Did Barack Obama somehow miss the tally when Congress voted in 2006
not merely to keep the FCC policing broadcast indecency, but to
multiply by tenfold the fines it could impose? The House version of the
bill passed by a landslide of 379 to 35. Barack Obama was in the Senate
when it passed by unanimous consent.
But federal judges don't look at polls. These judges, apparently
educated people with law degrees, found the F-bomb rules too confusing
to understand.
This is still an important issue across party lines. The Parents
Television Council released a new Zogby poll last week which showed 75
percent of Americans agree there is too much sex, violence and coarse
language on television. A majority (57 percent) supported the FCC's
long-standing legal authority to fine broadcasters if they air indecent
material. Support for FCC indecency enforcement was highest among
African Americans (71 percent) and women (62 percent), the two groups
Nielsen identified as watching more TV than their racial and gender
counterparts.
Memo to anyone running for office: It's an issue. Fox (and all the
other broadcast networks that joined their suit) insist that it's not
their job to keep sex, violence, and cursing off TV. Why can't they
just be honest it state it is their
desire to see these things on their networks? Moreover, they continue
to trout out the intentionally misleading line that parents can use the
V-chip to block programming they don't like, according to the
descriptor codes that each network decides to use.
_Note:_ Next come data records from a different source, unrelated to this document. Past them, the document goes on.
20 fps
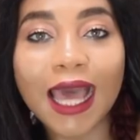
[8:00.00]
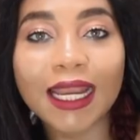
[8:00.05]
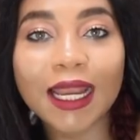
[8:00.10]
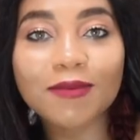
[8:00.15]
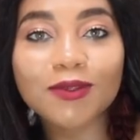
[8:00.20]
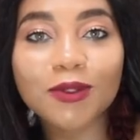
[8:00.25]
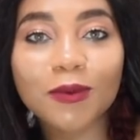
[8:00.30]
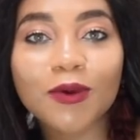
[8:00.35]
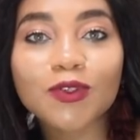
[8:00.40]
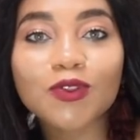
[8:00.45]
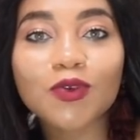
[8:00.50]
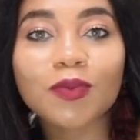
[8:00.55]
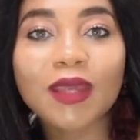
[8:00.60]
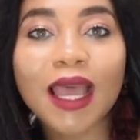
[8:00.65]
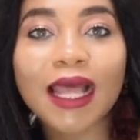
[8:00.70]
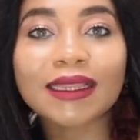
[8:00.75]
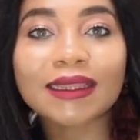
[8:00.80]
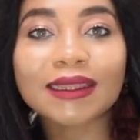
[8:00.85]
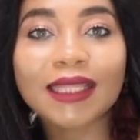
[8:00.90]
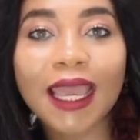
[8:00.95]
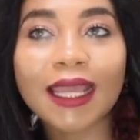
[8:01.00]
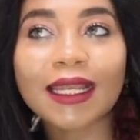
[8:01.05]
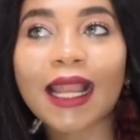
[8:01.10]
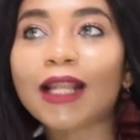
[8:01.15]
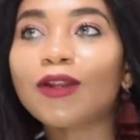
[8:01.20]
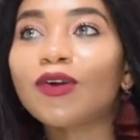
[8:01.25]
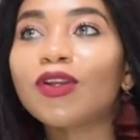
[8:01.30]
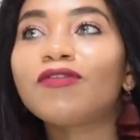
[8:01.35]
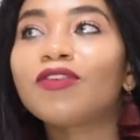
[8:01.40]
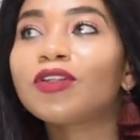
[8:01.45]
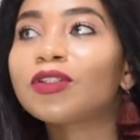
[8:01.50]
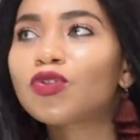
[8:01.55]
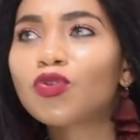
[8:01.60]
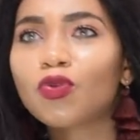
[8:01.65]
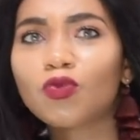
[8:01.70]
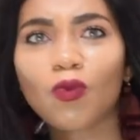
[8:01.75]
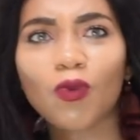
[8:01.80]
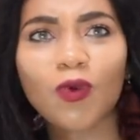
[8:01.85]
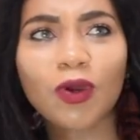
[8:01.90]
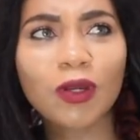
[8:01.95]
And I'm supposed to be at 10. I don't even
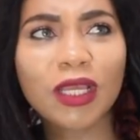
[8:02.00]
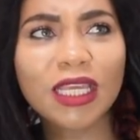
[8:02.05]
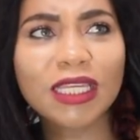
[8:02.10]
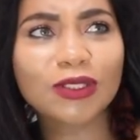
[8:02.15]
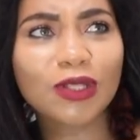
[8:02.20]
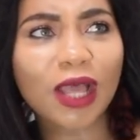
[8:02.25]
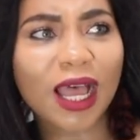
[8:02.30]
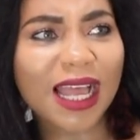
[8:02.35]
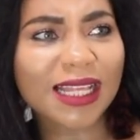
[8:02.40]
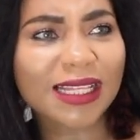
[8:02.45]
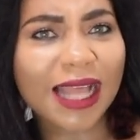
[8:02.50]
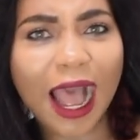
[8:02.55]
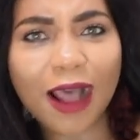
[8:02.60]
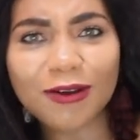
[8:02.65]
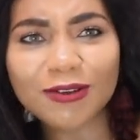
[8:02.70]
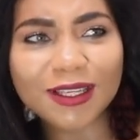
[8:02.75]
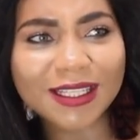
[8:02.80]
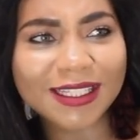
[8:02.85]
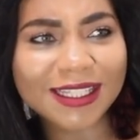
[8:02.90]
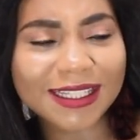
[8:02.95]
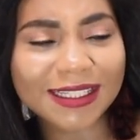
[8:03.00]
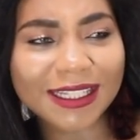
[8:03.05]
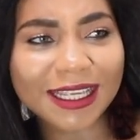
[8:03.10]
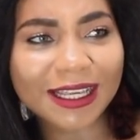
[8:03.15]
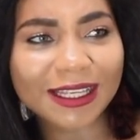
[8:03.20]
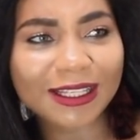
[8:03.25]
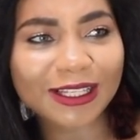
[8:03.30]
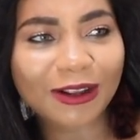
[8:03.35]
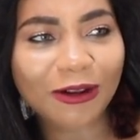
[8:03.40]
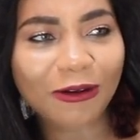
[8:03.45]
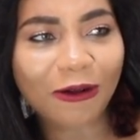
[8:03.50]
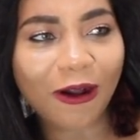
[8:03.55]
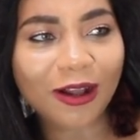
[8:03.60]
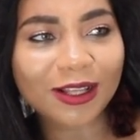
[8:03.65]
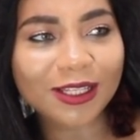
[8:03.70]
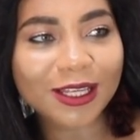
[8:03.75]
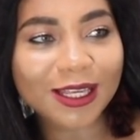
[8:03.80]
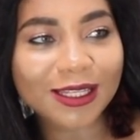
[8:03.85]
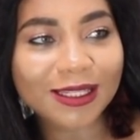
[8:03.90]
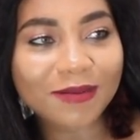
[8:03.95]
do... how is this thing
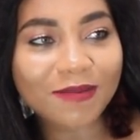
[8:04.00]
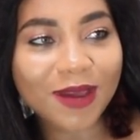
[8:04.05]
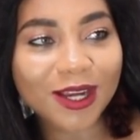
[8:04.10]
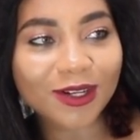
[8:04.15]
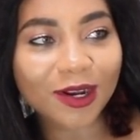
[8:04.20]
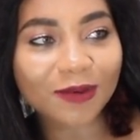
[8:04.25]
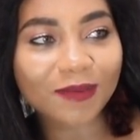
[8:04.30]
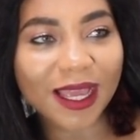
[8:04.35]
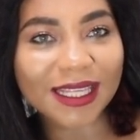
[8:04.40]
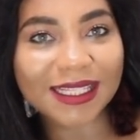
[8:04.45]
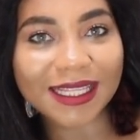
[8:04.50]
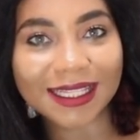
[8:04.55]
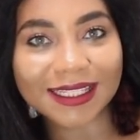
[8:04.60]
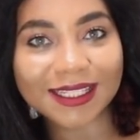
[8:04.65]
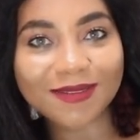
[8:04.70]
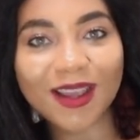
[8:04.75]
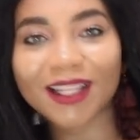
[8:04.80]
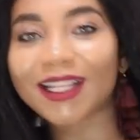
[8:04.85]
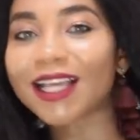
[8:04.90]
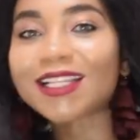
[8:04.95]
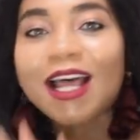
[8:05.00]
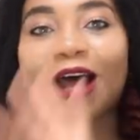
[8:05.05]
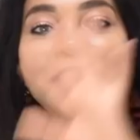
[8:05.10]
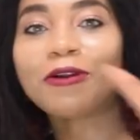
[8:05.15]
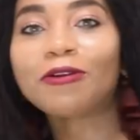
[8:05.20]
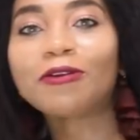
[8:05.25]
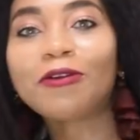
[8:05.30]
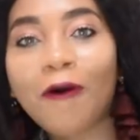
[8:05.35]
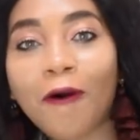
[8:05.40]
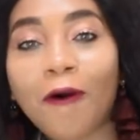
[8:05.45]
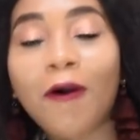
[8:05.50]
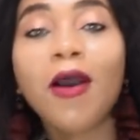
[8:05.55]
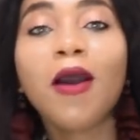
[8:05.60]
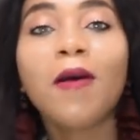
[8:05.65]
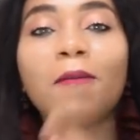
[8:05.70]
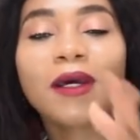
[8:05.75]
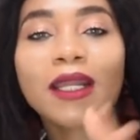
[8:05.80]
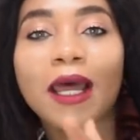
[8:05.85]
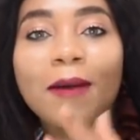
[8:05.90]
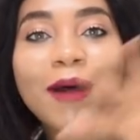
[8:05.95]
called? Is it measured by centimeters? I don't know.
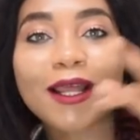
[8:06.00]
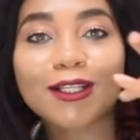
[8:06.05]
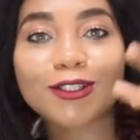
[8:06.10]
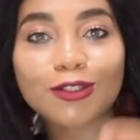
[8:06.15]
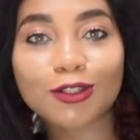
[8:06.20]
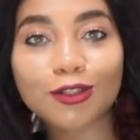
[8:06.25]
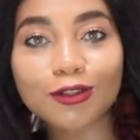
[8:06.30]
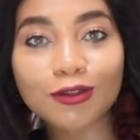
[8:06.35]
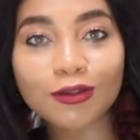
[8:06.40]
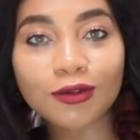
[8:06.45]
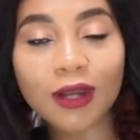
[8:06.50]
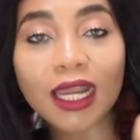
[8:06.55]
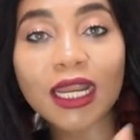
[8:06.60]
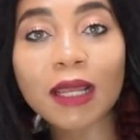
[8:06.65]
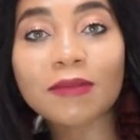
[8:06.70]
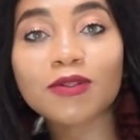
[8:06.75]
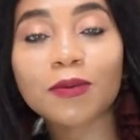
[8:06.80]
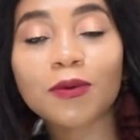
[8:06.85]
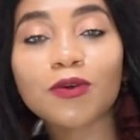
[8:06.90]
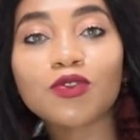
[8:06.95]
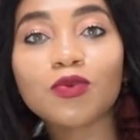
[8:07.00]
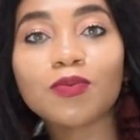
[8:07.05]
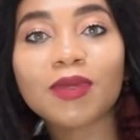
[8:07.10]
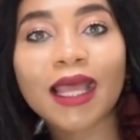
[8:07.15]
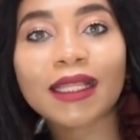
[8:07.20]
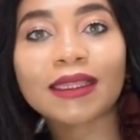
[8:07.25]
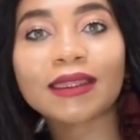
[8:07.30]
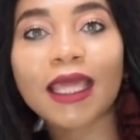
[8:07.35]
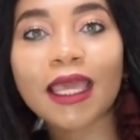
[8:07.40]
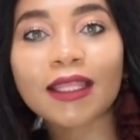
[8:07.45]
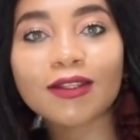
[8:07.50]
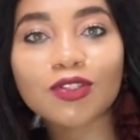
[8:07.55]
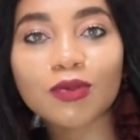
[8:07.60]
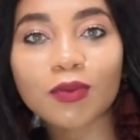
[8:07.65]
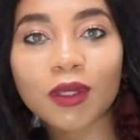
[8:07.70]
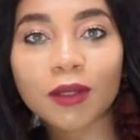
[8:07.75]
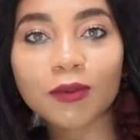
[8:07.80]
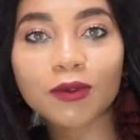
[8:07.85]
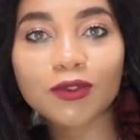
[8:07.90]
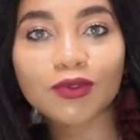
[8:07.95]
But I'm at 2 and I'm supposed to be at 10 to
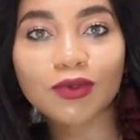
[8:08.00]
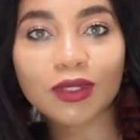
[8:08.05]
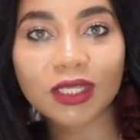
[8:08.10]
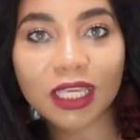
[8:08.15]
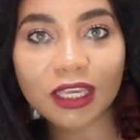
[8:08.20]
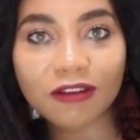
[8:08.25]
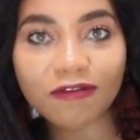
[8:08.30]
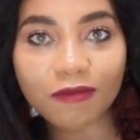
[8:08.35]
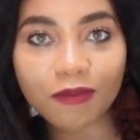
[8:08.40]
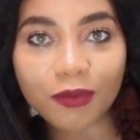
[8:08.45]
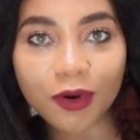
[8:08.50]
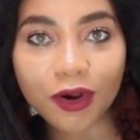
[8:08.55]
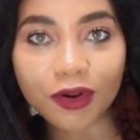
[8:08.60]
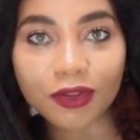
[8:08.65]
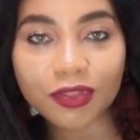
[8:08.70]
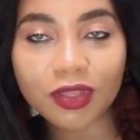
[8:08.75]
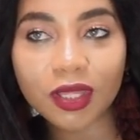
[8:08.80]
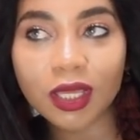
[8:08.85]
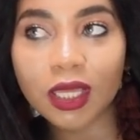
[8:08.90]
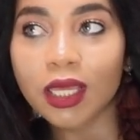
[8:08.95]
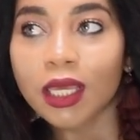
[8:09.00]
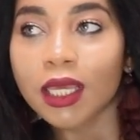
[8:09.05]
be able to give birth.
Obama's campaign lingo also echoed that sentiment. But PTC's Zogby
poll underlines how that argument is not serious. Overall usage of the
V-chip has slipped across all frequencies. The percentage of people
saying they don't use it at all is almost 94 percent.
Only 15.5 percent of people can correctly identify the content
descriptors that appear on screen, even when given the answer as part
of a multiple-choice question. Some seem easy (S for sexual situations,
V for violence), but the language ones get confused (L for coarse
language, and D for suggestive dialogue). A large majority of people
(76 percent) continue to think the "D" stands for drug use, or they
just don't know. The V-chip is less than a Band-Aid. It's a placebo.
President Obama is already campaigning for re-election, and maybe
his financial base in Hollywood is the first constituency he doesn't
want to offend. With their words in the media, the Obamas want to paint
themselves as tough parents even as they favor Hollywood over parents -
and over the preferences of a majority of women and African-American
voters. No one should let this pattern of delays muddle the policy
picture if the obliteration of FCC decency enforcement is complete.